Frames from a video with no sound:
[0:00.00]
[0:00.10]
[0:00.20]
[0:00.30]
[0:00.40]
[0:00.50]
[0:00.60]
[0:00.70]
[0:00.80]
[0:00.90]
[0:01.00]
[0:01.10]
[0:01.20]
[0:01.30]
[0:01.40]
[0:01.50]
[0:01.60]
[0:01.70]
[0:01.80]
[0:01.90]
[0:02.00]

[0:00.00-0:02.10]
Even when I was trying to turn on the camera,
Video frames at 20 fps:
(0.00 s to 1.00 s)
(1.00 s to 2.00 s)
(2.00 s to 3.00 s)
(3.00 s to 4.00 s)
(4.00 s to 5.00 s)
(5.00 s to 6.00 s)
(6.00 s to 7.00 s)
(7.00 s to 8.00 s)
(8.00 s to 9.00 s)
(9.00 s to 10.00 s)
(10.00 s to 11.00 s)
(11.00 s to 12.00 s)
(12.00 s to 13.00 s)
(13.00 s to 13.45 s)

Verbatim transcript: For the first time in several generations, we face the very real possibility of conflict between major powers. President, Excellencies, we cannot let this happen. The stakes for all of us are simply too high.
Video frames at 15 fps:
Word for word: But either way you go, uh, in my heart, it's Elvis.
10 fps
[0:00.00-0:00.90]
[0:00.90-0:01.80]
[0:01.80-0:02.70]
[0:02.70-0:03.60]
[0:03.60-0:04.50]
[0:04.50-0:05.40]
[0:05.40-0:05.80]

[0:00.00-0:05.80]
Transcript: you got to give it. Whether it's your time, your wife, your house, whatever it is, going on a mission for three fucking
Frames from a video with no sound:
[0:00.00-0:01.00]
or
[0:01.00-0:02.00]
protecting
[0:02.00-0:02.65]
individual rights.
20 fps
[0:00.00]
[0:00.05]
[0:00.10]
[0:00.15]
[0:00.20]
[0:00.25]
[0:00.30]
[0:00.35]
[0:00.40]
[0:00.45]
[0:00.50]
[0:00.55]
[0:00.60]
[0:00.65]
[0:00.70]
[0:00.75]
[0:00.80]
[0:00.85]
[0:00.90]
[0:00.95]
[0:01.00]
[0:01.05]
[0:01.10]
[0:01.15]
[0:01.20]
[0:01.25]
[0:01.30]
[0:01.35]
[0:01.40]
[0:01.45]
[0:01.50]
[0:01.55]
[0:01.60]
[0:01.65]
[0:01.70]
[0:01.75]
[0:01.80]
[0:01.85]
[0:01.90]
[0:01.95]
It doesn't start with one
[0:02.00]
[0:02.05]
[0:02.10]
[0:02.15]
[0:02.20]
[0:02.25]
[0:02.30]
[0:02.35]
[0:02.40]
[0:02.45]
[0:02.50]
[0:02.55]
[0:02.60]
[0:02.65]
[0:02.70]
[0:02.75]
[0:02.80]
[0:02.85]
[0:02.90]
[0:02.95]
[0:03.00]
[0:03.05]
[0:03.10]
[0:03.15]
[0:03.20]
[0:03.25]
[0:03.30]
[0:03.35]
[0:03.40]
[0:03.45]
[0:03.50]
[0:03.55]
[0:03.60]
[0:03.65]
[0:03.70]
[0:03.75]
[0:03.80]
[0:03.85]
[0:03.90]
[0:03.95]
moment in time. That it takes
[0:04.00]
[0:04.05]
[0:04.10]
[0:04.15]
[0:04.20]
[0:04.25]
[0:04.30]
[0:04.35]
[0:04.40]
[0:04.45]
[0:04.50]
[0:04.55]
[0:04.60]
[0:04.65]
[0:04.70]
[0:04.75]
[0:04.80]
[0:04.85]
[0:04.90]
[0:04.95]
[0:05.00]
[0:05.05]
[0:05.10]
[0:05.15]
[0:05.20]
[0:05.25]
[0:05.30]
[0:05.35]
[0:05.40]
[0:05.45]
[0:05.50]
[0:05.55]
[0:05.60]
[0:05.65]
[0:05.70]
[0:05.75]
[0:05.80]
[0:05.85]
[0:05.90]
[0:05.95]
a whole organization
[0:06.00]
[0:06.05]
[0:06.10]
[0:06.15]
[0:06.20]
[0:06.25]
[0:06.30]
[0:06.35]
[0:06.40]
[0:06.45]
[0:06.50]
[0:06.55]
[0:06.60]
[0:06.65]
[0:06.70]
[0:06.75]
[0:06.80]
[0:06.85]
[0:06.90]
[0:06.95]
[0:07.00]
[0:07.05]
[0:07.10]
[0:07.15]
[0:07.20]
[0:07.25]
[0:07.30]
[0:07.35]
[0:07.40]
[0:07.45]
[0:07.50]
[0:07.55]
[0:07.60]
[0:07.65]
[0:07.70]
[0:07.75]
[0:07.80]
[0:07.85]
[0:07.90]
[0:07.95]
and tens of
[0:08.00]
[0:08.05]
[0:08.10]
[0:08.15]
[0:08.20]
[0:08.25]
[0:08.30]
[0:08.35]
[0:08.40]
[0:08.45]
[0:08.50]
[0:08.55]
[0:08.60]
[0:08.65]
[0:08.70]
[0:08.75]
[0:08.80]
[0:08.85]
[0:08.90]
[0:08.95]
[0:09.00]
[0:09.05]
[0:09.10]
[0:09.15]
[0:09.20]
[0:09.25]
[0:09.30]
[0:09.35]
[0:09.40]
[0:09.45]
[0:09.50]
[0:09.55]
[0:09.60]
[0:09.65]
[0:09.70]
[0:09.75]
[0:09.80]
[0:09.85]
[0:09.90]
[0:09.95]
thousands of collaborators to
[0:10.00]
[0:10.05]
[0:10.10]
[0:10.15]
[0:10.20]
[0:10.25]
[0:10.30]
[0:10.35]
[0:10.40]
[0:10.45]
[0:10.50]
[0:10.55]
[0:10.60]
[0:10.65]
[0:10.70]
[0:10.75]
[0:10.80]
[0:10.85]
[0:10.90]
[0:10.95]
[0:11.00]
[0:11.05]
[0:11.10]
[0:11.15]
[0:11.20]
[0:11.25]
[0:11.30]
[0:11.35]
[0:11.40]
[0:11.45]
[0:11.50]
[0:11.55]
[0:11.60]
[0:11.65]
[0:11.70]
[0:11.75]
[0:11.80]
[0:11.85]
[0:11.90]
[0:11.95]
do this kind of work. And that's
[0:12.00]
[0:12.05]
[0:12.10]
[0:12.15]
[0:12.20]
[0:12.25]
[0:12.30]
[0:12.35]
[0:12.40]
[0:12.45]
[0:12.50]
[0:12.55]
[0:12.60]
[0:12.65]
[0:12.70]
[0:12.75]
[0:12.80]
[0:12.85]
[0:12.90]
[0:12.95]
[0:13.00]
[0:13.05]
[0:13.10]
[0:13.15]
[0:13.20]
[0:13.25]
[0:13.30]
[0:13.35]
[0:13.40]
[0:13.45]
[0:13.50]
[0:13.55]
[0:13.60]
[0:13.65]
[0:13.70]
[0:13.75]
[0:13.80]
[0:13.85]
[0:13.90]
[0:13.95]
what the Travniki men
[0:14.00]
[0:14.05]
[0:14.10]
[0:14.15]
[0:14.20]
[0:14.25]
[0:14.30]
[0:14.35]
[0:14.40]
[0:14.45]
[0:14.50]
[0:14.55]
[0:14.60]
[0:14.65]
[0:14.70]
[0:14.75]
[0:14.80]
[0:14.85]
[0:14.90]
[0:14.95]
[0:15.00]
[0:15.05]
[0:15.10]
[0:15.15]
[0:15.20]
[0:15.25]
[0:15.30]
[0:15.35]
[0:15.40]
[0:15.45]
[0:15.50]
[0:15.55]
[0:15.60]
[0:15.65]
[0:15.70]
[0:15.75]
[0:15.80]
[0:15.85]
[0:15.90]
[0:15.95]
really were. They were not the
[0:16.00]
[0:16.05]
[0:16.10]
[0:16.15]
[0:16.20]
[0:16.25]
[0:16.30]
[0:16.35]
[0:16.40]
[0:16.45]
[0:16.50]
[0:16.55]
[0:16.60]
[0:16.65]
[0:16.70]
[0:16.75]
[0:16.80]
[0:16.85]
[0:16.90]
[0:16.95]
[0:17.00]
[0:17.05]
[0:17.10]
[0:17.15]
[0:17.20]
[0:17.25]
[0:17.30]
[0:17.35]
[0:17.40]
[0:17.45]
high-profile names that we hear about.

--------------------------------------------------

Action item: Please return the lines above exactly, from the first one down to the line with "Video frames at 20", and stop after that line.

Written reply:
Frames from a video with no sound:
[0:00.00]
[0:00.10]
[0:00.20]
[0:00.30]
[0:00.40]
[0:00.50]
[0:00.60]
[0:00.70]
[0:00.80]
[0:00.90]
[0:01.00]
[0:01.10]
[0:01.20]
[0:01.30]
[0:01.40]
[0:01.50]
[0:01.60]
[0:01.70]
[0:01.80]
[0:01.90]
[0:02.00]

[0:00.00-0:02.10]
Even when I was trying to turn on the camera,
Video frames at 20 fps:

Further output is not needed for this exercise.